SUPPLIED INFORMATION below:

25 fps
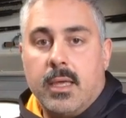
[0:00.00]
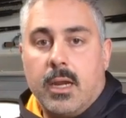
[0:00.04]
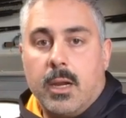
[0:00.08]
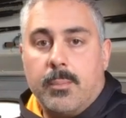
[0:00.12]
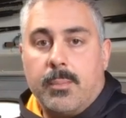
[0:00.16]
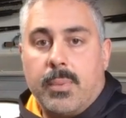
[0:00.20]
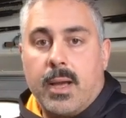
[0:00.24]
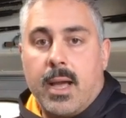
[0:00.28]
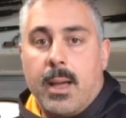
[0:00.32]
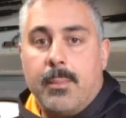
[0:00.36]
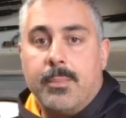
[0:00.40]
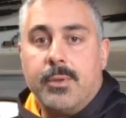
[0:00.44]
are
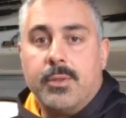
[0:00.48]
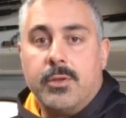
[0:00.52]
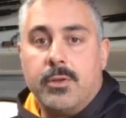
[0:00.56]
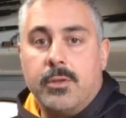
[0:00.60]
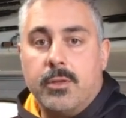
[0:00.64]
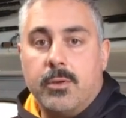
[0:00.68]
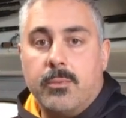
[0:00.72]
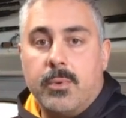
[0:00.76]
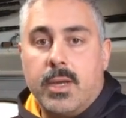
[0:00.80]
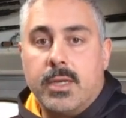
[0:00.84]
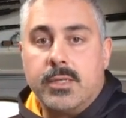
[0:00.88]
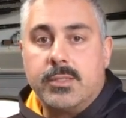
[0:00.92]
popular in
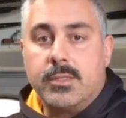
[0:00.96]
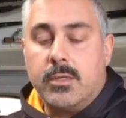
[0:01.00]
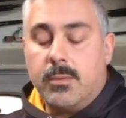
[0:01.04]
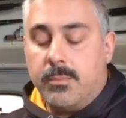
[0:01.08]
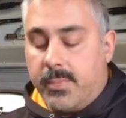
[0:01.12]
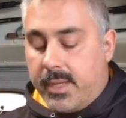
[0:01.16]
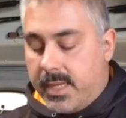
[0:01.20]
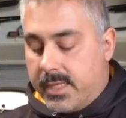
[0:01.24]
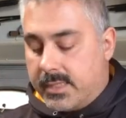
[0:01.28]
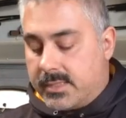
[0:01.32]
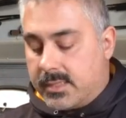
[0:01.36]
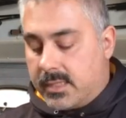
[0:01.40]
the western
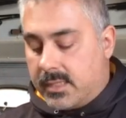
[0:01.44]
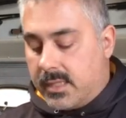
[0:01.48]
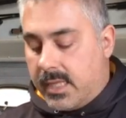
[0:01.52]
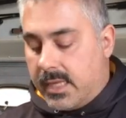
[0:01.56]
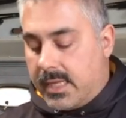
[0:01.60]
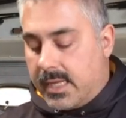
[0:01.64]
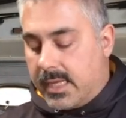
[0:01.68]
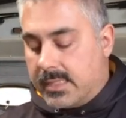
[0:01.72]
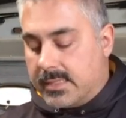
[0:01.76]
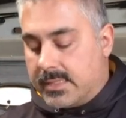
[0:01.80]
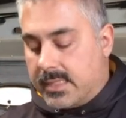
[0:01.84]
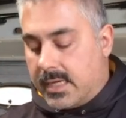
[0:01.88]
basin of
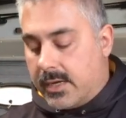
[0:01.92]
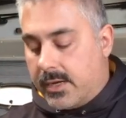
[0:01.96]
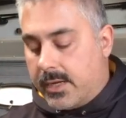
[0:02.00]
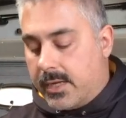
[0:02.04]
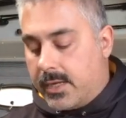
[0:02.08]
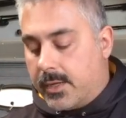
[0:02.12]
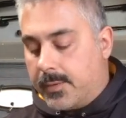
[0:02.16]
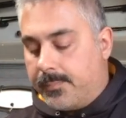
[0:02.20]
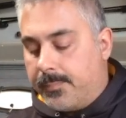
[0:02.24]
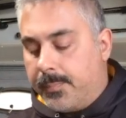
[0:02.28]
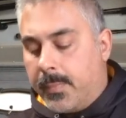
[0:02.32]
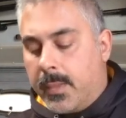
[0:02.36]
Lake
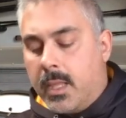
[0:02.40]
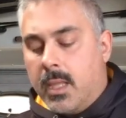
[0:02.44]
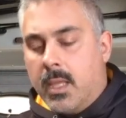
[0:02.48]
Ontario.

End of SUPPLIED INFORMATION.

## ASSIGNED TASK
Return the entries unchanged, save for the pictures, which do not belong in the copy.

## ANSWER TO THIS TASK
25 fps
[0:00.00]
[0:00.04]
[0:00.08]
[0:00.12]
[0:00.16]
[0:00.20]
[0:00.24]
[0:00.28]
[0:00.32]
[0:00.36]
[0:00.40]
[0:00.44]
are
[0:00.48]
[0:00.52]
[0:00.56]
[0:00.60]
[0:00.64]
[0:00.68]
[0:00.72]
[0:00.76]
[0:00.80]
[0:00.84]
[0:00.88]
[0:00.92]
popular in
[0:00.96]
[0:01.00]
[0:01.04]
[0:01.08]
[0:01.12]
[0:01.16]
[0:01.20]
[0:01.24]
[0:01.28]
[0:01.32]
[0:01.36]
[0:01.40]
the western
[0:01.44]
[0:01.48]
[0:01.52]
[0:01.56]
[0:01.60]
[0:01.64]
[0:01.68]
[0:01.72]
[0:01.76]
[0:01.80]
[0:01.84]
[0:01.88]
basin of
[0:01.92]
[0:01.96]
[0:02.00]
[0:02.04]
[0:02.08]
[0:02.12]
[0:02.16]
[0:02.20]
[0:02.24]
[0:02.28]
[0:02.32]
[0:02.36]
Lake
[0:02.40]
[0:02.44]
[0:02.48]
Ontario.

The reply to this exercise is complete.